[Start of Attachment]

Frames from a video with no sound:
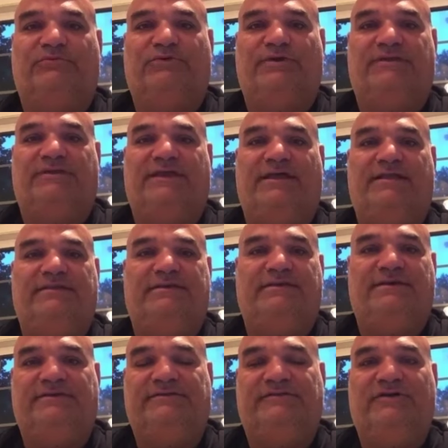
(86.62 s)
real talented
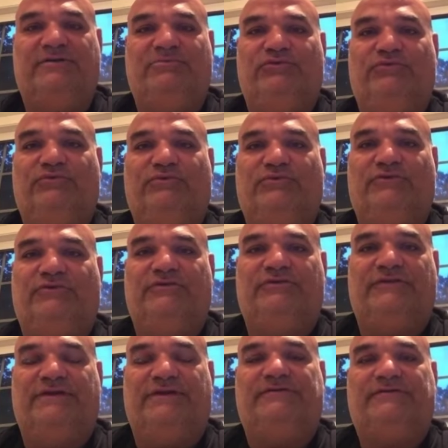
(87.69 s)
kids coming through the doors
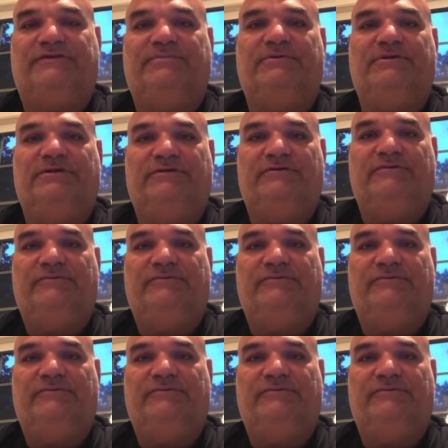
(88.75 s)
the last couple years.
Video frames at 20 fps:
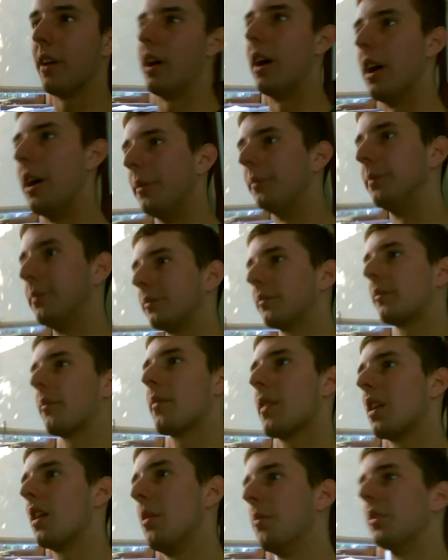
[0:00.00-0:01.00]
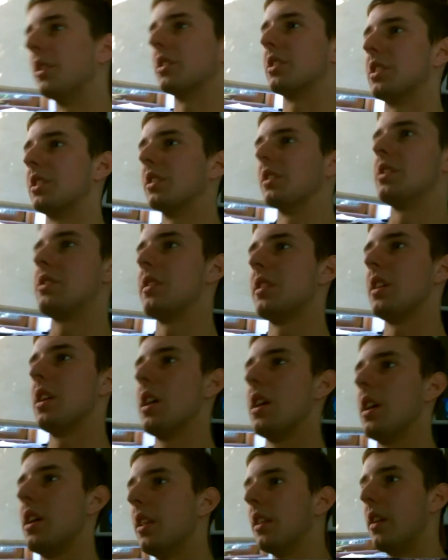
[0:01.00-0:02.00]
As you can see
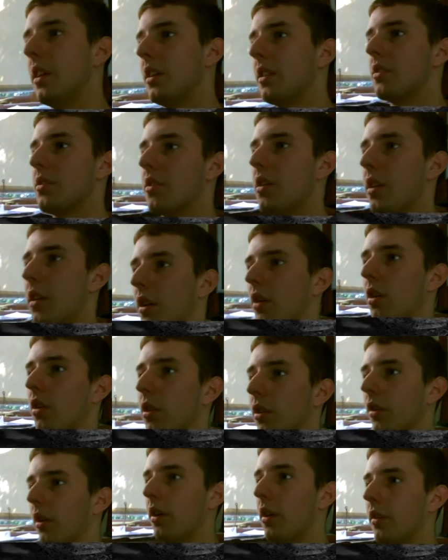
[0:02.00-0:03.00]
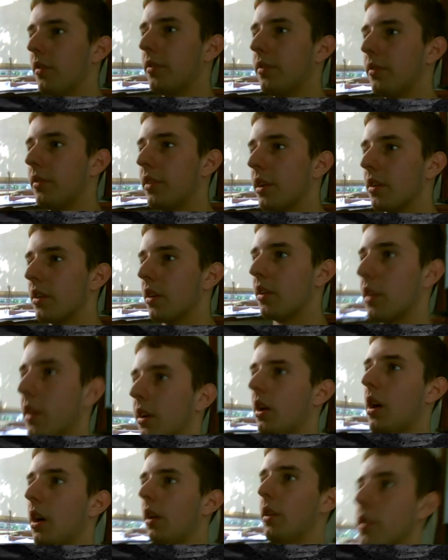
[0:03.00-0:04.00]
here, they're trying to hold off. They've got the
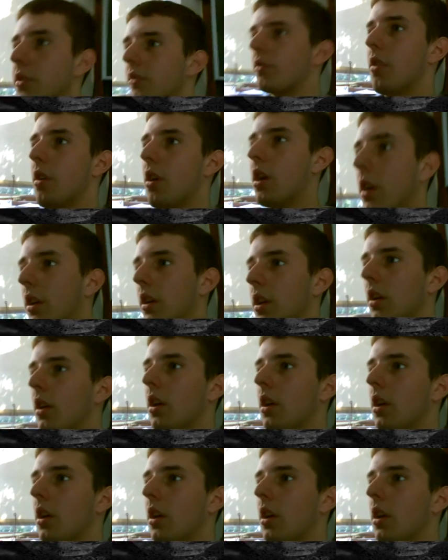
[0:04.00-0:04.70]
guy in the truck.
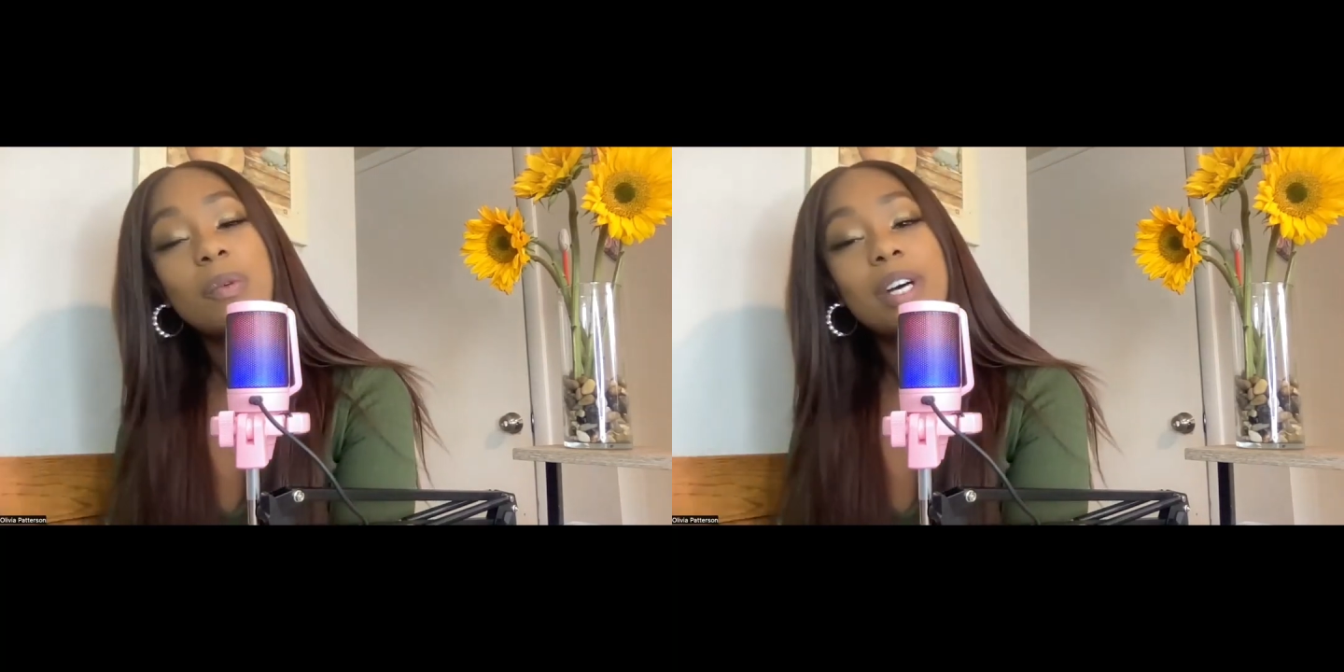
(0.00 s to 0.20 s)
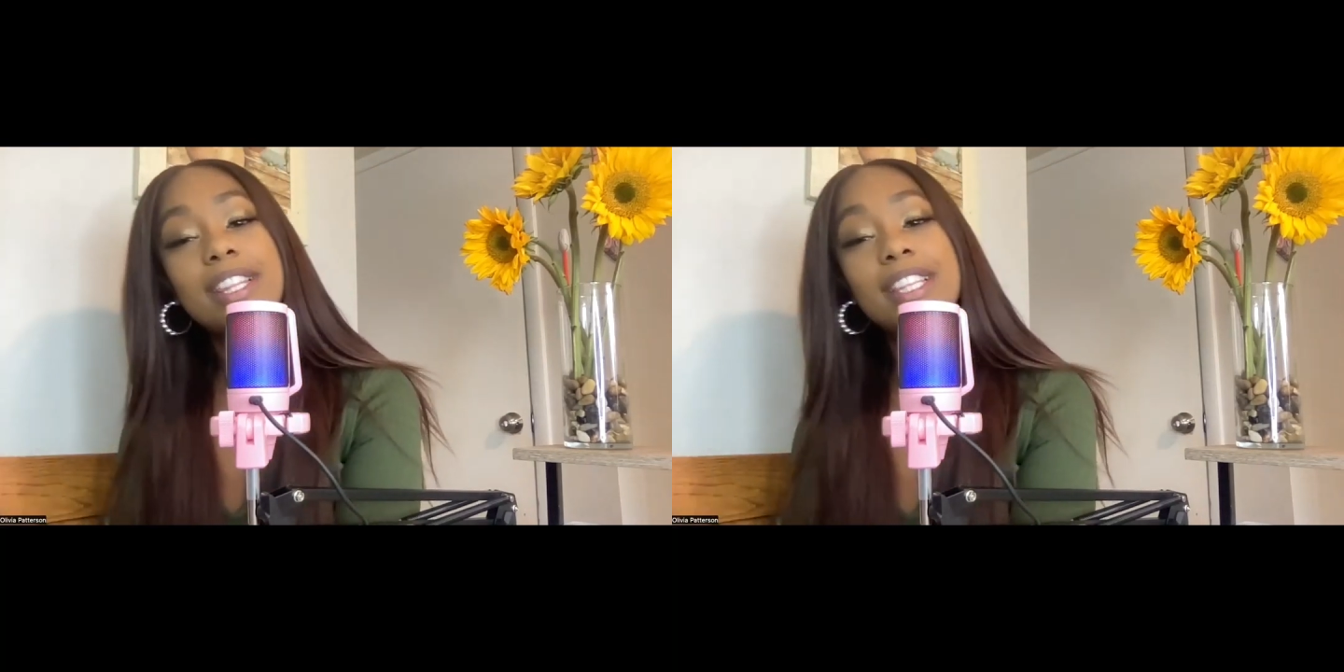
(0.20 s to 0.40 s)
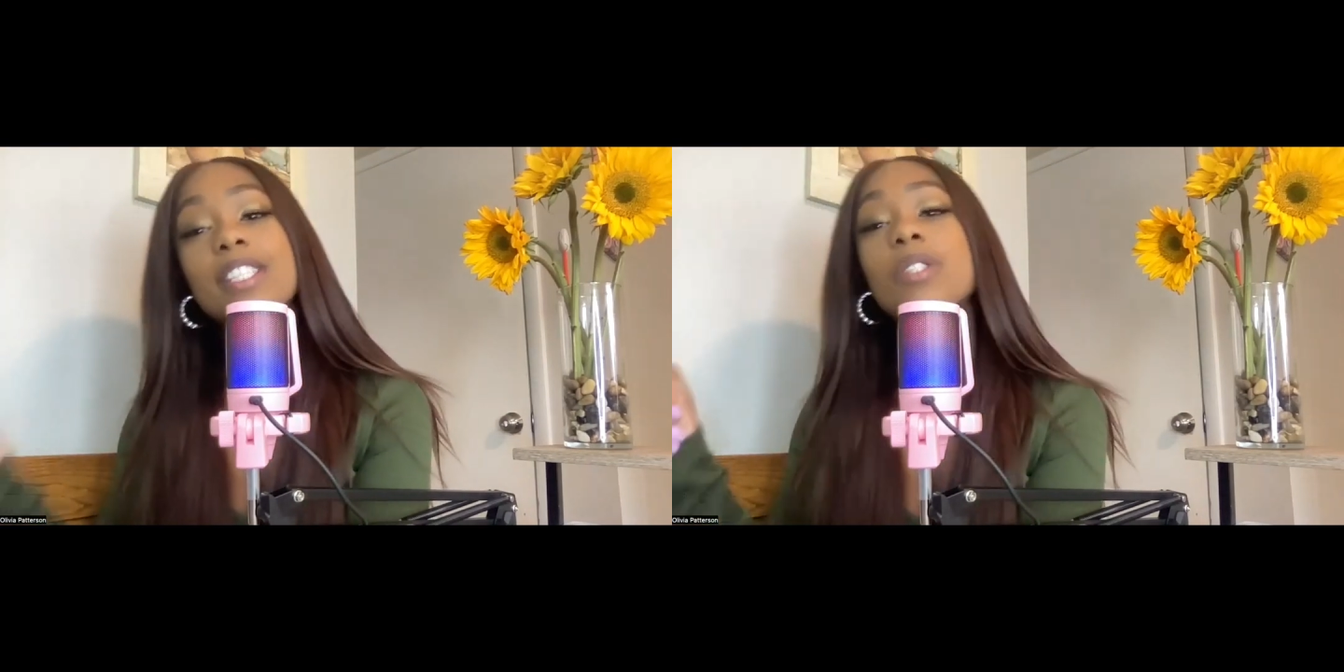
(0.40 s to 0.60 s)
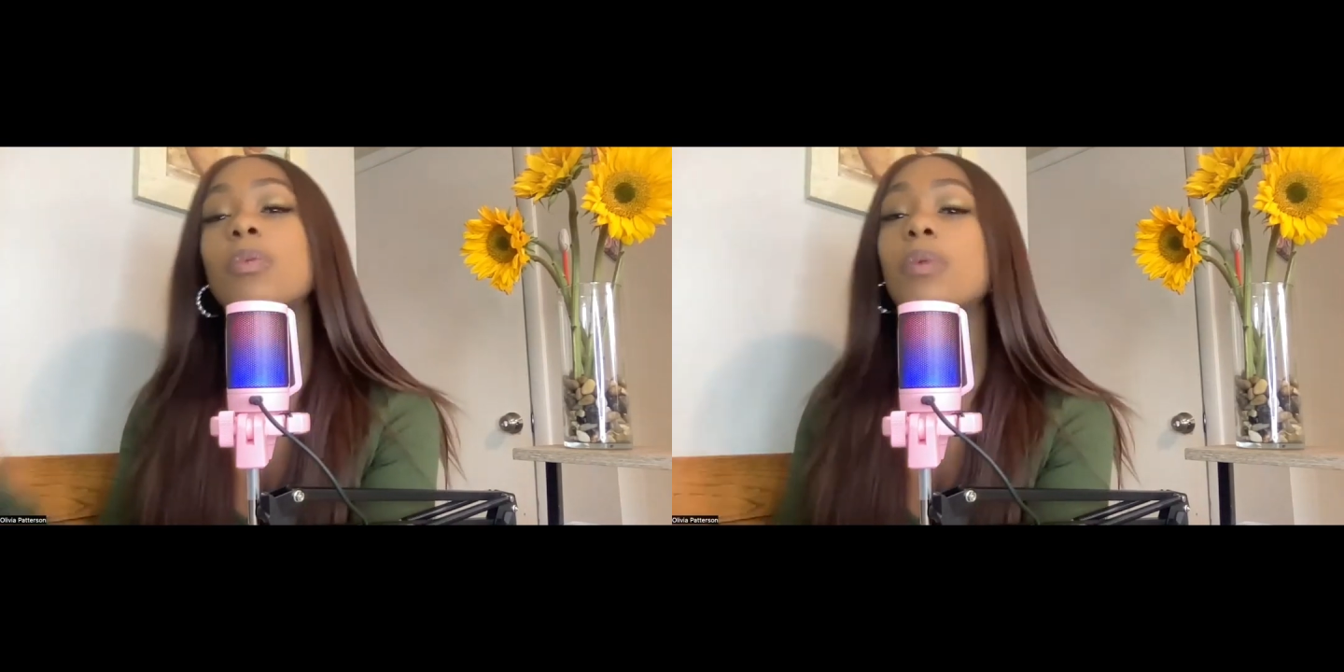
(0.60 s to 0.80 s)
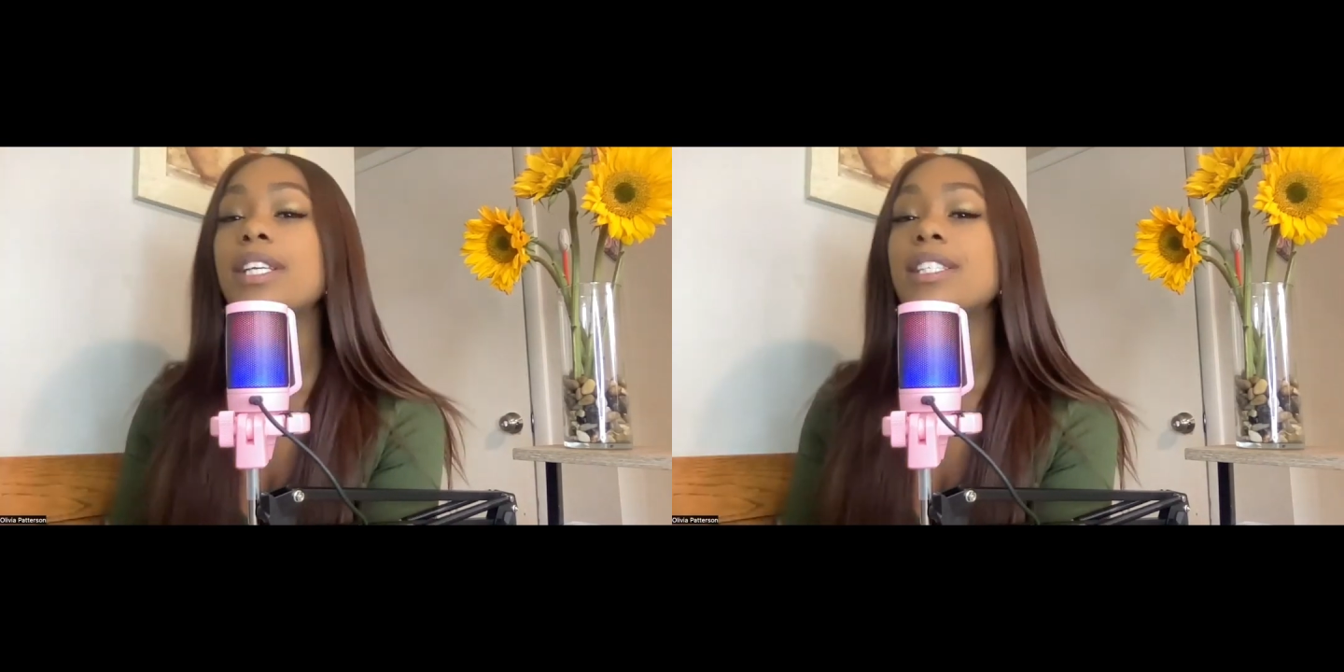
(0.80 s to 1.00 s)
what
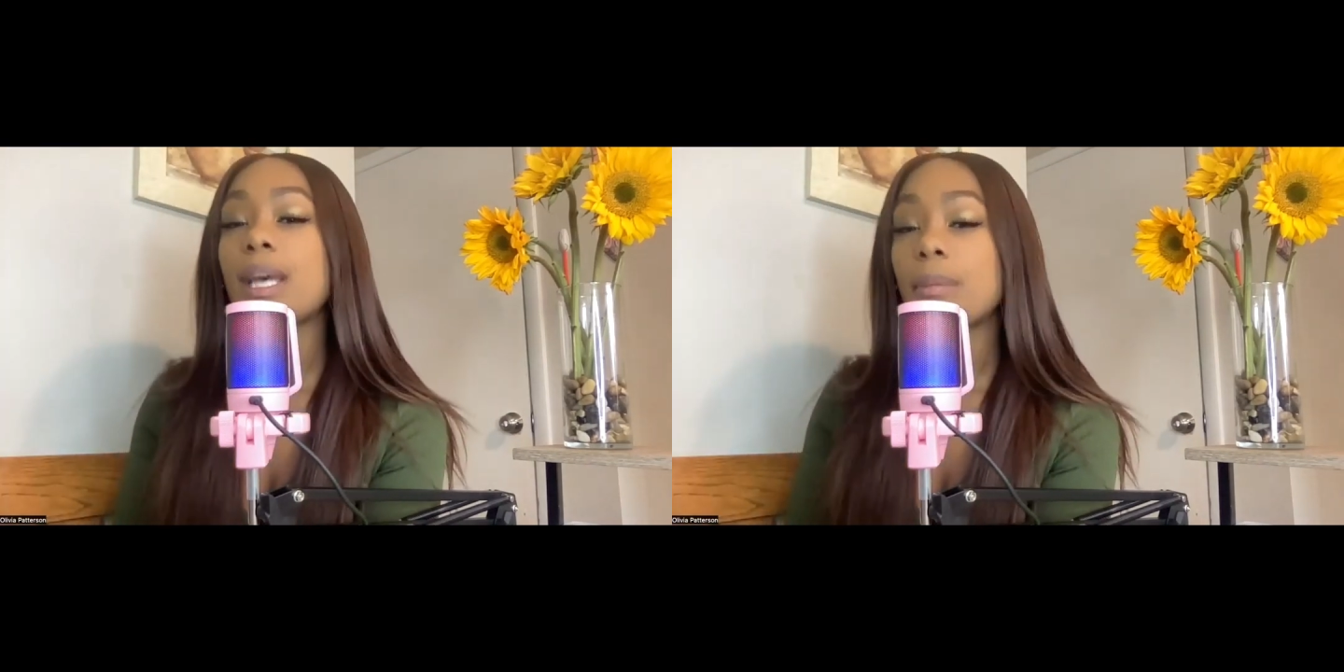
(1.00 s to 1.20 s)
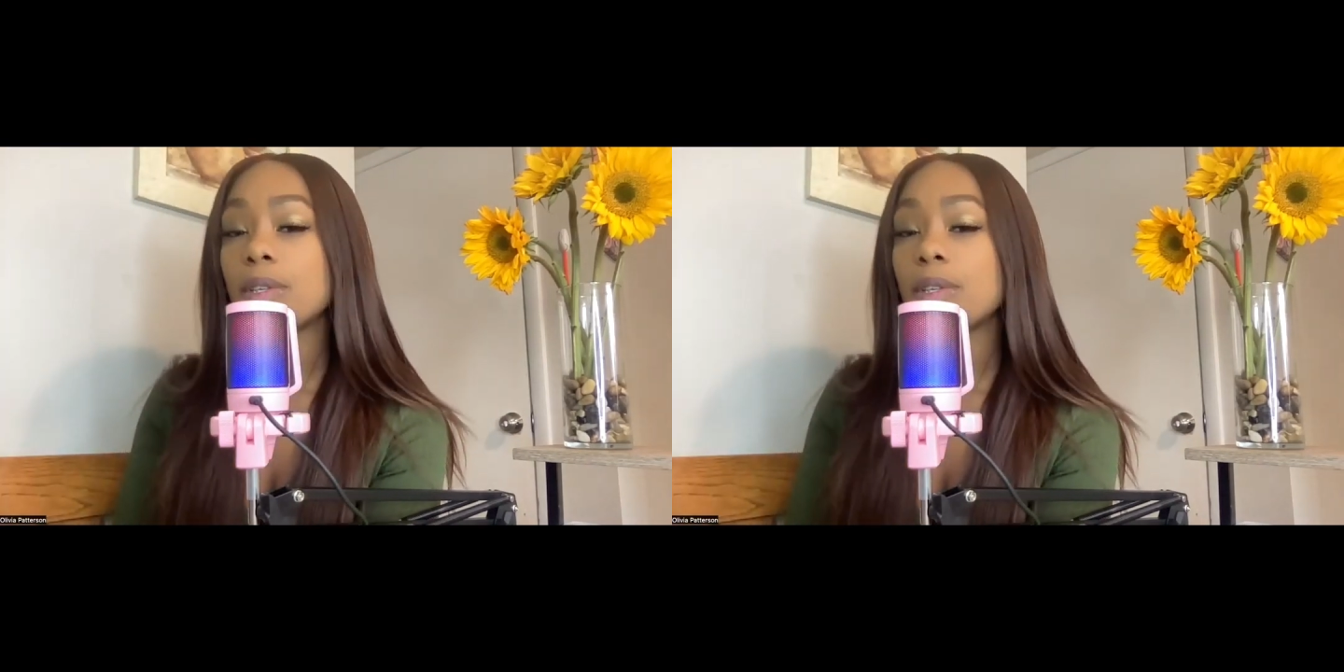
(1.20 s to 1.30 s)
this week's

[End of Attachment]

DIRECTIONS FOR THIS TASK:
Every record above must be copied exactly, and no picture may appear in the copy.

ANSWER TO THIS TASK:
Frames from a video with no sound:
(86.62 s)
real talented
(87.69 s)
kids coming through the doors
(88.75 s)
the last couple years.
Video frames at 20 fps:
[0:00.00-0:01.00]
[0:01.00-0:02.00]
As you can see
[0:02.00-0:03.00]
[0:03.00-0:04.00]
here, they're trying to hold off. They've got the
[0:04.00-0:04.70]
guy in the truck.
(0.00 s to 0.20 s)
(0.20 s to 0.40 s)
(0.40 s to 0.60 s)
(0.60 s to 0.80 s)
(0.80 s to 1.00 s)
what
(1.00 s to 1.20 s)
(1.20 s to 1.30 s)
this week's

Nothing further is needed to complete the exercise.